Task to carry out —
Please reproduce exactly the lines that begin the listing below, up to and including the line where "[0:14.00-0:15.00]" occurs.

Data extract —

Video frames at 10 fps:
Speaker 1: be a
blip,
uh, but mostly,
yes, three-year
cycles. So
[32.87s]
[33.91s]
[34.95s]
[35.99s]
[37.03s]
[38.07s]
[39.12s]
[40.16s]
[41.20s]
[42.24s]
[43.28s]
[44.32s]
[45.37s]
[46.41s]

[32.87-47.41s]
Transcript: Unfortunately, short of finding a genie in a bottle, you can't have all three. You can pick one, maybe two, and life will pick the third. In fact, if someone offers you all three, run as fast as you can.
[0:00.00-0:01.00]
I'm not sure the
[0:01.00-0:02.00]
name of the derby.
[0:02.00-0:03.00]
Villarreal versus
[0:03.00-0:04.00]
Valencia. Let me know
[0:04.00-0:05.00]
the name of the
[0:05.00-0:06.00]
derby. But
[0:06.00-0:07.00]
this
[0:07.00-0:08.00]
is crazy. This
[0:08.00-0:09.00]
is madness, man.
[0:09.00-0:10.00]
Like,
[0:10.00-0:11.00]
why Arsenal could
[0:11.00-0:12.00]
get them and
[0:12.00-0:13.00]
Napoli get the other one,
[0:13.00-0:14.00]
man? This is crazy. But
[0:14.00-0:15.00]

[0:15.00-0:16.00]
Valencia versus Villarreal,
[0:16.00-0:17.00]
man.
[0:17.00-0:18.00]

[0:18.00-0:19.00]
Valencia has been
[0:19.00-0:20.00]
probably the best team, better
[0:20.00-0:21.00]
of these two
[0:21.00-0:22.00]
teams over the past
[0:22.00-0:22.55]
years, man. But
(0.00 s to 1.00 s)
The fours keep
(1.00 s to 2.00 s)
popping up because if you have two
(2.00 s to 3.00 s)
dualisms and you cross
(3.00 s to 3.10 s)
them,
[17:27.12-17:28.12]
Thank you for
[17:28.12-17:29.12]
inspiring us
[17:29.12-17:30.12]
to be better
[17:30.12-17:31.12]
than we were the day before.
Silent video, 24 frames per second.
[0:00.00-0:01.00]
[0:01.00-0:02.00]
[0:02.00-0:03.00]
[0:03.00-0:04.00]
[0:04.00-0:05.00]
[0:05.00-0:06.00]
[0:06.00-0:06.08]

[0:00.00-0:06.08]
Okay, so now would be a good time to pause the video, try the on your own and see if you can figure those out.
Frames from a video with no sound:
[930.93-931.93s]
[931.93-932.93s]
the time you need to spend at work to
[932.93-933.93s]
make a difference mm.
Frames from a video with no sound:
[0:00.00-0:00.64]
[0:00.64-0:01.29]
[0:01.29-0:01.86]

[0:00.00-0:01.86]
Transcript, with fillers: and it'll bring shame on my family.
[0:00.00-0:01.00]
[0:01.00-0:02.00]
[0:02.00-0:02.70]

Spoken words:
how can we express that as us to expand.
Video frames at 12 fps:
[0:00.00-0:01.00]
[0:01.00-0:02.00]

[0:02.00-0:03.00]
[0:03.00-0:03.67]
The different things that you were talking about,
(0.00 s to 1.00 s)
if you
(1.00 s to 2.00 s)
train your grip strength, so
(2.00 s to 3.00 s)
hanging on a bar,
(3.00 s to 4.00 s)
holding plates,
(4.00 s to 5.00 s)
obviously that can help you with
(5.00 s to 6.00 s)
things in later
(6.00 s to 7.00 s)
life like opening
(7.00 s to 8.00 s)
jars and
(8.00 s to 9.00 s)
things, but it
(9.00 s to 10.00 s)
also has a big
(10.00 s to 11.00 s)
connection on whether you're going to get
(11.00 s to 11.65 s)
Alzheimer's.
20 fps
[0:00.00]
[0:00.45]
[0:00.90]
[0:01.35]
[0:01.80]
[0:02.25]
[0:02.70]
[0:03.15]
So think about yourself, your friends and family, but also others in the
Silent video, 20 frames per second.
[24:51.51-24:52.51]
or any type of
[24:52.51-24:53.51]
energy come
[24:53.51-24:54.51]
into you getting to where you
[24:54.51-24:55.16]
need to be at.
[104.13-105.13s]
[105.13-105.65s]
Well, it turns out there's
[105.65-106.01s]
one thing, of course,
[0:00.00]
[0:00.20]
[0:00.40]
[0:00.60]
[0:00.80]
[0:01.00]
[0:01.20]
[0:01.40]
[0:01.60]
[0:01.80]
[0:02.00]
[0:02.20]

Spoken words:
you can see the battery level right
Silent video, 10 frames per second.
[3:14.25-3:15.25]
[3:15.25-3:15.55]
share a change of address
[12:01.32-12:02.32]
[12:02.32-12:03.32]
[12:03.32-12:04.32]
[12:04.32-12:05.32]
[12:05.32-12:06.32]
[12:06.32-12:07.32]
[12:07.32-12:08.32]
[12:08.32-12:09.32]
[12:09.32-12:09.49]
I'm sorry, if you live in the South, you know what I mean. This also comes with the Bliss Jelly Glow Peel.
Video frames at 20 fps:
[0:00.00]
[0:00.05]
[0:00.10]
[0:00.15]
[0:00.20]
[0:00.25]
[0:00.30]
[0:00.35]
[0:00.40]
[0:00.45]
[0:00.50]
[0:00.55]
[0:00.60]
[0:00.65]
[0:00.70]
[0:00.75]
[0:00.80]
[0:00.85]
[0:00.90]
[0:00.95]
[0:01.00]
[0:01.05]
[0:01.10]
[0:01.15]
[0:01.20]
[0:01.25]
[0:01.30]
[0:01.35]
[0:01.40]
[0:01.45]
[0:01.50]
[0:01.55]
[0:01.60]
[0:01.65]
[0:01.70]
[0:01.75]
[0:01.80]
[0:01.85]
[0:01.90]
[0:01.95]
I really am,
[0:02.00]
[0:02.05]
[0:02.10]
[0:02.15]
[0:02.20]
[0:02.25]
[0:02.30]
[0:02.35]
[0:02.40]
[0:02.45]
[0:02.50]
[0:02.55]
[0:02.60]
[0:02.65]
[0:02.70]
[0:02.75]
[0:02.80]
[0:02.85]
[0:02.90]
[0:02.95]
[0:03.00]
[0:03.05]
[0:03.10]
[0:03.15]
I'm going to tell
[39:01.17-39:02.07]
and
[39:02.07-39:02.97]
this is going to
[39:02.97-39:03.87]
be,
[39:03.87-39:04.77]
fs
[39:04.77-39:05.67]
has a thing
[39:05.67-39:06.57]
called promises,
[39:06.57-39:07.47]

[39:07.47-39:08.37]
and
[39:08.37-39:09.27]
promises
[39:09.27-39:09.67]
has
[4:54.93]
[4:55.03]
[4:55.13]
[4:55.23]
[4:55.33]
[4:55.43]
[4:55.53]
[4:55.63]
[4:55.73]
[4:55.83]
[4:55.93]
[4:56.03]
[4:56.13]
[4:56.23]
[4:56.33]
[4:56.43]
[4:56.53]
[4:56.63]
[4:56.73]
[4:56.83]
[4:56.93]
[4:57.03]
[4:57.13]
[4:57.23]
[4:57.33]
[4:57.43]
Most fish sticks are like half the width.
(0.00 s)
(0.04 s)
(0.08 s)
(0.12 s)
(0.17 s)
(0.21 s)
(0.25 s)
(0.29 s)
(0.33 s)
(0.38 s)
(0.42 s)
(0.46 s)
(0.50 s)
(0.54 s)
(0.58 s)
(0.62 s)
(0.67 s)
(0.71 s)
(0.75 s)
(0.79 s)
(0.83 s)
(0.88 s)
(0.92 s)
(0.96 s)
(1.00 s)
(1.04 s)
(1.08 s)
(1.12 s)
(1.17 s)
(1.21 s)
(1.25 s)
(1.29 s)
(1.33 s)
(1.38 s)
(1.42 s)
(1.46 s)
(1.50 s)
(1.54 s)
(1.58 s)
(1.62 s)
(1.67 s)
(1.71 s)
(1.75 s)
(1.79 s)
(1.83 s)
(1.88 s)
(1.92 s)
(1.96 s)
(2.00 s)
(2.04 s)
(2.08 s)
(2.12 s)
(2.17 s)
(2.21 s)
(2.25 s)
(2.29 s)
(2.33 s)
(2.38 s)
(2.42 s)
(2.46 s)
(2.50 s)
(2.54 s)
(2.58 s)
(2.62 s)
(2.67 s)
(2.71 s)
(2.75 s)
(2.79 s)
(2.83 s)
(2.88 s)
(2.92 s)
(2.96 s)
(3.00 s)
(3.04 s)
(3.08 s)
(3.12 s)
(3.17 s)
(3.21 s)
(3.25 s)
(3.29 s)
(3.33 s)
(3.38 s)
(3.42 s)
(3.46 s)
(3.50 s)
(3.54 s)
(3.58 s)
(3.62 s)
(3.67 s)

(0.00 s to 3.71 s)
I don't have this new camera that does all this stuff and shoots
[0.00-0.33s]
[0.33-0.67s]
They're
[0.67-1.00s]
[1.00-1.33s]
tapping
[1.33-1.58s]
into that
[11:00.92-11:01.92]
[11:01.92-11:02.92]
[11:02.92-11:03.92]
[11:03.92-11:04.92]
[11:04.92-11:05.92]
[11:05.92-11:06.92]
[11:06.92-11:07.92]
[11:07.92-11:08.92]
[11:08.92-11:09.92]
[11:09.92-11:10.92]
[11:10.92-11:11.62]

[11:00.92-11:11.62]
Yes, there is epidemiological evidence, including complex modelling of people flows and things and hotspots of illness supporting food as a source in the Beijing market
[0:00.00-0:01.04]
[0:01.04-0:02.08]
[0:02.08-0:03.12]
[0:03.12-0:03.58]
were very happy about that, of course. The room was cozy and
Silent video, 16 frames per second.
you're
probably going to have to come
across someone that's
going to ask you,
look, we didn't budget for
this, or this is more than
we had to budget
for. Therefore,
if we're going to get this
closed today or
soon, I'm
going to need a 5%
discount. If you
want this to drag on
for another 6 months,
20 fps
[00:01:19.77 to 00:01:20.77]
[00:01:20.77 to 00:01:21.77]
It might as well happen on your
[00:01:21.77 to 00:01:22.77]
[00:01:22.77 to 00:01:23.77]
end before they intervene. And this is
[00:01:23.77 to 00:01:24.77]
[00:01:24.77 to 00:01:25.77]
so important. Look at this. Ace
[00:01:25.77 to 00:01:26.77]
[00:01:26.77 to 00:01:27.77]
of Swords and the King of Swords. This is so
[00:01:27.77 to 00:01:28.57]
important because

Exercise response —
Video frames at 10 fps:
Speaker 1: be a
blip,
uh, but mostly,
yes, three-year
cycles. So
[32.87s]
[33.91s]
[34.95s]
[35.99s]
[37.03s]
[38.07s]
[39.12s]
[40.16s]
[41.20s]
[42.24s]
[43.28s]
[44.32s]
[45.37s]
[46.41s]

[32.87-47.41s]
Transcript: Unfortunately, short of finding a genie in a bottle, you can't have all three. You can pick one, maybe two, and life will pick the third. In fact, if someone offers you all three, run as fast as you can.
[0:00.00-0:01.00]
I'm not sure the
[0:01.00-0:02.00]
name of the derby.
[0:02.00-0:03.00]
Villarreal versus
[0:03.00-0:04.00]
Valencia. Let me know
[0:04.00-0:05.00]
the name of the
[0:05.00-0:06.00]
derby. But
[0:06.00-0:07.00]
this
[0:07.00-0:08.00]
is crazy. This
[0:08.00-0:09.00]
is madness, man.
[0:09.00-0:10.00]
Like,
[0:10.00-0:11.00]
why Arsenal could
[0:11.00-0:12.00]
get them and
[0:12.00-0:13.00]
Napoli get the other one,
[0:13.00-0:14.00]
man? This is crazy. But
[0:14.00-0:15.00]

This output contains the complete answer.